#### MATERIAL FOR THIS EXERCISE
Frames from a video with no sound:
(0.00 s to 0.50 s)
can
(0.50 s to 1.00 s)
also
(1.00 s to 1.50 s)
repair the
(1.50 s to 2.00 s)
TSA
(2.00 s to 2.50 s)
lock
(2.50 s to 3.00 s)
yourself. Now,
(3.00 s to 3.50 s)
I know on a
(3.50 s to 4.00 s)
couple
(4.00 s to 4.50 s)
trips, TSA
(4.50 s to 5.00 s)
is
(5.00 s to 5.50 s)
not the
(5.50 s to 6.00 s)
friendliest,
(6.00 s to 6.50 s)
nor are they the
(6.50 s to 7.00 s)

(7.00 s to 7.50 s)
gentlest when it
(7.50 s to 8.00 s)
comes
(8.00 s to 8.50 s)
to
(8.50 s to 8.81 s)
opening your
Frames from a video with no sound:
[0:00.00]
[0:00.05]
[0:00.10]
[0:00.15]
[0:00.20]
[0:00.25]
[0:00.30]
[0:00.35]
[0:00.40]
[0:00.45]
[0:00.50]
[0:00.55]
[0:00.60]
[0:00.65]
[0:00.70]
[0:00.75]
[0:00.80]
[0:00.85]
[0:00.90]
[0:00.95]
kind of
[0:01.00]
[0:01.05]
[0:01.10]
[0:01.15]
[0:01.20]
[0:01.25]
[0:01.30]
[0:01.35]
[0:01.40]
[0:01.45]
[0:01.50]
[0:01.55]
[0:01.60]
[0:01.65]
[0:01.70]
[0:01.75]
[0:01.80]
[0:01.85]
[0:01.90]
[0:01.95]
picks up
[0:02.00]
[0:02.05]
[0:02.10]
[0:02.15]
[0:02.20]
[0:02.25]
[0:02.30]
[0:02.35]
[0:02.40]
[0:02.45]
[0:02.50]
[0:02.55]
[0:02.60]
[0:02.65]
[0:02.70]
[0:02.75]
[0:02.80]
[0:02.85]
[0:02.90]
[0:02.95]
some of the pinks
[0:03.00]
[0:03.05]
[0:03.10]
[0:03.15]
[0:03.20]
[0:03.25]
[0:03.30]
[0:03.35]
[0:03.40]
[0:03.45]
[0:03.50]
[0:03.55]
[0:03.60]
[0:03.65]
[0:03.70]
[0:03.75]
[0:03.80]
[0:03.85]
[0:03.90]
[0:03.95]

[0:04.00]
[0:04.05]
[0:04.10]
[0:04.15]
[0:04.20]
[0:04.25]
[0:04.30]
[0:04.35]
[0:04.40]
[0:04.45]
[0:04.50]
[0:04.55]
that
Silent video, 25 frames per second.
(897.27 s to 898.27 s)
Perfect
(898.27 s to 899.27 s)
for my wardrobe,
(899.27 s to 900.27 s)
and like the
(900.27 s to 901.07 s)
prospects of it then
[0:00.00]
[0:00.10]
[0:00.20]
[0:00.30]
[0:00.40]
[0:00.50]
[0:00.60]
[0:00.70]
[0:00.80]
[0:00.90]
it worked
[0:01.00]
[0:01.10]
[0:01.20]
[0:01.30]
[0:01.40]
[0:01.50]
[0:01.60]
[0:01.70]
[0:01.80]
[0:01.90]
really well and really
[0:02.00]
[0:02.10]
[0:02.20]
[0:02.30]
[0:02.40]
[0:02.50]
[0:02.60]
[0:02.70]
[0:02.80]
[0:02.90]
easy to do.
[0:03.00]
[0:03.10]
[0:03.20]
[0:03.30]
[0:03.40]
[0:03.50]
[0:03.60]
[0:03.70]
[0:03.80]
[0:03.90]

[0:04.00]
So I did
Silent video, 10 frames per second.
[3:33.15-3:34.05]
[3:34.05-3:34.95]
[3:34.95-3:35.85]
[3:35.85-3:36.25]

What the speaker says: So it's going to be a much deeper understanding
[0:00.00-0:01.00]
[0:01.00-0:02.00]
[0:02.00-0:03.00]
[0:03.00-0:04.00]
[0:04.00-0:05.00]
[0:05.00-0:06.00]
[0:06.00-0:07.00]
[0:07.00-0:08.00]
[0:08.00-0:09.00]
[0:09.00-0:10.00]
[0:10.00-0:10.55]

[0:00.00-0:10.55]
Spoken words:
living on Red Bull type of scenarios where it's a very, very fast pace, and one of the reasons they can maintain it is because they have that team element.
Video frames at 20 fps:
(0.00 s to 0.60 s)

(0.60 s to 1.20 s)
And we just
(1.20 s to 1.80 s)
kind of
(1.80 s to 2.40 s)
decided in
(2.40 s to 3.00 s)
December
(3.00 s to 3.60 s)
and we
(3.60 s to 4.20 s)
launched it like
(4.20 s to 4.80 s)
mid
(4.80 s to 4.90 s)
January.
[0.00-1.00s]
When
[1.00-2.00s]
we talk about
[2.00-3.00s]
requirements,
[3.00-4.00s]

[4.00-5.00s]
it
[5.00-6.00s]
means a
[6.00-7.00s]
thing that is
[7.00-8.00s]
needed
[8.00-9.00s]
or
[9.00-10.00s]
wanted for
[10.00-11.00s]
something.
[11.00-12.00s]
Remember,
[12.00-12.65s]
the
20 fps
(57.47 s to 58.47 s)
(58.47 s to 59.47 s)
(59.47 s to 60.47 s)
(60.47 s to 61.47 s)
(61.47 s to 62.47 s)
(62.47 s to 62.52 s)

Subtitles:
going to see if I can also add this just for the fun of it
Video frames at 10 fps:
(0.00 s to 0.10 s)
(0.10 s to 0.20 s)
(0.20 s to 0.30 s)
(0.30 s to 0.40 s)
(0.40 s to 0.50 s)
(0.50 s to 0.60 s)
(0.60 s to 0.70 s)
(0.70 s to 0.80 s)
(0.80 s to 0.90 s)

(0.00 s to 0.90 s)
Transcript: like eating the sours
########
▸ **PROBLEM**: Print every line from the one that contains "(0.40 s to 0.50 s)" to the end of the records, exactly as written, and nothing more.

▸ **EXERCISE OUTPUT**:
(0.40 s to 0.50 s)
(0.50 s to 0.60 s)
(0.60 s to 0.70 s)
(0.70 s to 0.80 s)
(0.80 s to 0.90 s)

(0.00 s to 0.90 s)
Transcript: like eating the sours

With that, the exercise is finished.